- **WHAT THE TASK REQUIRES**: Across the records below, count the lines that contain "video" and write down only the count.

- **Stored data**:
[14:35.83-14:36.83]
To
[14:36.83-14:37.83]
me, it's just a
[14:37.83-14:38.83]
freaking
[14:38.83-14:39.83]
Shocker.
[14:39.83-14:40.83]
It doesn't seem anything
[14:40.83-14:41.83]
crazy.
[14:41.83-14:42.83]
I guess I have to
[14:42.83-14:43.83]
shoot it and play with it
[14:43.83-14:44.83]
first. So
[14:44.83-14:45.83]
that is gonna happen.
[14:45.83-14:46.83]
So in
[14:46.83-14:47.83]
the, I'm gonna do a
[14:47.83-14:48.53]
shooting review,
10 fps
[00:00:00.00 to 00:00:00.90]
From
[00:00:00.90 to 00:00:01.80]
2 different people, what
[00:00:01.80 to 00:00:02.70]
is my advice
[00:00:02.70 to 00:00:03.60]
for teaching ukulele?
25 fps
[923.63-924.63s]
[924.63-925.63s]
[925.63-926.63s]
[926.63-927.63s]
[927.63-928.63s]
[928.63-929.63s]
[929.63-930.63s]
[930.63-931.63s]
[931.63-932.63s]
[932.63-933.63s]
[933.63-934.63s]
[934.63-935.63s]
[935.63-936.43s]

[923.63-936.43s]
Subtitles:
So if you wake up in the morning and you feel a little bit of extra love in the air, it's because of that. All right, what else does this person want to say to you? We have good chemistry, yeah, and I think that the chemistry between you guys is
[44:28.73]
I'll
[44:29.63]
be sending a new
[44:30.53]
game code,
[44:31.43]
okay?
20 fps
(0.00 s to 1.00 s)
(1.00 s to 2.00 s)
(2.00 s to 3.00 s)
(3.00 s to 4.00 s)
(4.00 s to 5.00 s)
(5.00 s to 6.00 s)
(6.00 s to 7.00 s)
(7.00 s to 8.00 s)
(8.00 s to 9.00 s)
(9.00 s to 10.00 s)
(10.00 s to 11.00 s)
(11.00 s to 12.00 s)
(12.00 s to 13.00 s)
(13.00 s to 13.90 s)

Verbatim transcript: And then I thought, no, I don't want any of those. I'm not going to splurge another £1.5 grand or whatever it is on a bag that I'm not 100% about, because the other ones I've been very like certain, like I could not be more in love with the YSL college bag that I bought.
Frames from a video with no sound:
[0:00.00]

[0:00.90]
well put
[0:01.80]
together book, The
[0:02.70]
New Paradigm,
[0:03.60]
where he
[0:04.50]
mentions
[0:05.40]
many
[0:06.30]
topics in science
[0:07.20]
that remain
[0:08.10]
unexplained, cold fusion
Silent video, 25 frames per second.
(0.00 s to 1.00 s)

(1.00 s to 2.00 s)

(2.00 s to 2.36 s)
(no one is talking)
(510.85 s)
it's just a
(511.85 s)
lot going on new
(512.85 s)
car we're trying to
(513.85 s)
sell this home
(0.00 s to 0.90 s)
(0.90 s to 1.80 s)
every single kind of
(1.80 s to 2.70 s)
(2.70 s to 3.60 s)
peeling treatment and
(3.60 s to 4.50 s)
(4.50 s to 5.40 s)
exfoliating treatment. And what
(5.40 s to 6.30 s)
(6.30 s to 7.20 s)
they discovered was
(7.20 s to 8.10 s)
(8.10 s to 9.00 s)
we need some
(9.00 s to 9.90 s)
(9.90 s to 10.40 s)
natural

- **EXERCISE ANSWER**: 2